What Rosenstock-Huessy seems to mean here is that Jesus’ life surpassed the deaths that divide generation from generation, man from man. Jesus dies to all things in His death, and yet arises again. By rising again, he incorporates all that preceded Him into a new life.

In another section of The Christian Future, Rosenstock-Huessy describes Jesus’ creation of future in somewhat different terms. Every generation, granted, has to live for itself, “in the spirit of their time,” but without something that brings unity to the ages, “there still would be the arrogance and the disloyalty and the indifference of the last generation towards all the previous.”

Jesus put an end to “this ceaseless splitting into new beginnings”: “After all these ‘afters,’ all these juvenile ‘waves of the future,’ the mere beginner would still have to be converted into the son and heir of all times.” Through this kind of “conversion,” the seed of a “convergence of all generations” was planted. Jesus “embedded all times, including his own, in one suppertime, one eternal present” (CF 189).

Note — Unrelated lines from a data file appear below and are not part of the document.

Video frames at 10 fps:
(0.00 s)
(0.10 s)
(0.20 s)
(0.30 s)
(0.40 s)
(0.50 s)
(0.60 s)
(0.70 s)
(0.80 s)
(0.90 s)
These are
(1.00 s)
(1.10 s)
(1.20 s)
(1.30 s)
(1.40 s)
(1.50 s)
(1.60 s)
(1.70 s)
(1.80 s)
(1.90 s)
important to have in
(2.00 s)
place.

All men are on the cross, torn in pieces, but “together we may look for a suppertime, for the fellowship in which we can relieve each other’s crucial split by solidarity.” Through fellowship among generations, man “can come home.” Supertimes are created by “the faith of every generation,” and this faith is “the simple application of the principle of unlocking the doors between the times as practiced by Jesus first” (CF 189).

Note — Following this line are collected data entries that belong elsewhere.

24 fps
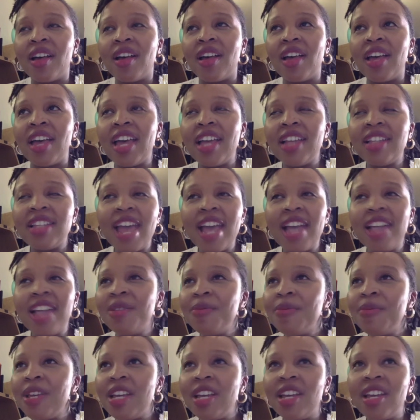it
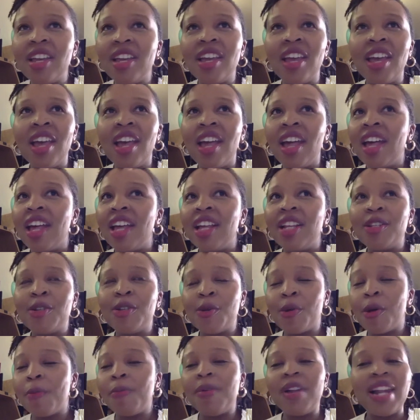takes me
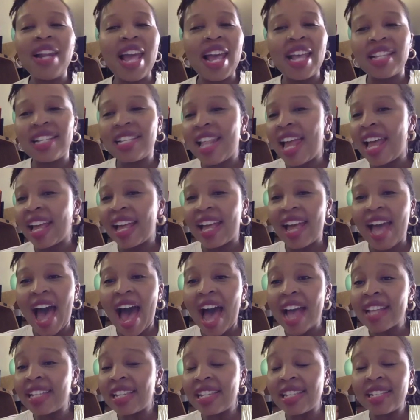to a place like
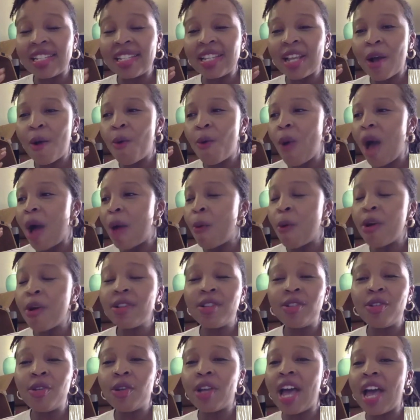I
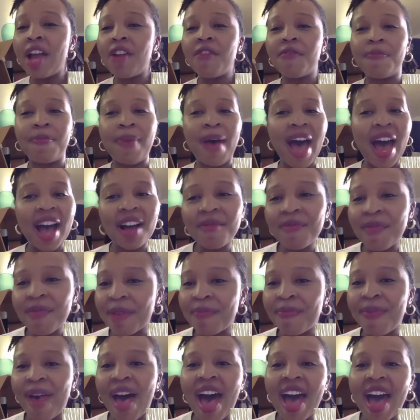want to kind of pack my
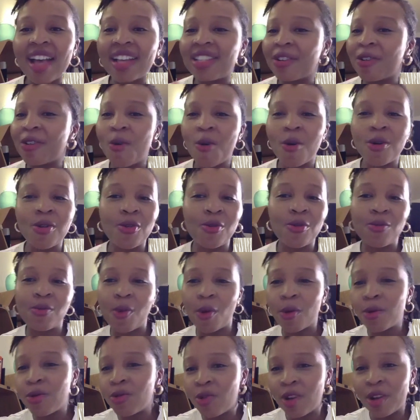bags and go on a
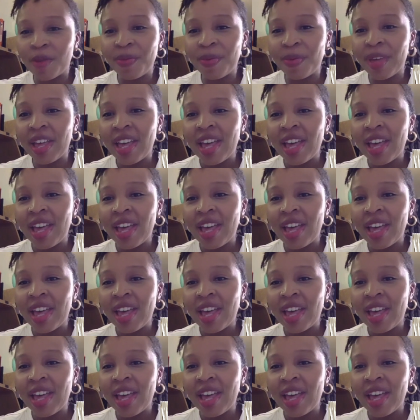road trip.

The whole idea of the “Christian era,” Rosenstock-Huessy claims, is the declaration that “Now is the time” and that “today these prophecies are fulfilled in your hearing”: “Jesus became the center of history by being the human soul made visible, the Messiah whom the Jews expected only at the end of history. In this way he introduced the end of time as a directing force in the present. Whereas the Jews identified end and beginning in God and virtually ignored everything in between, Jesus created a historical process in which every year, every day, every present is equally immediate to God because it is equally a meeting point for all the imperfect past and perfecting future. In Jesus the beginnings of antiquity all come to an end and all the ends of modern man make their beginning; the promises of old, to all the nations, are not turned progressively into realizations” (CF 190).

Death and resurrection made Jesus “Founder of the Messianic kingdom.” Only by death could He transcend the “old Law” and the responsibilities of a mere child of Abraham. He had only His death “to invest in the future, and his great discovery was that the true future is opened up by the power that survives death. In revealing this power he created man’s perfect plasticity on the forward front, his ability to begin anew each day like a new-born child. He redeemed mere birth by revealing it as the fruit of death” (CF 190).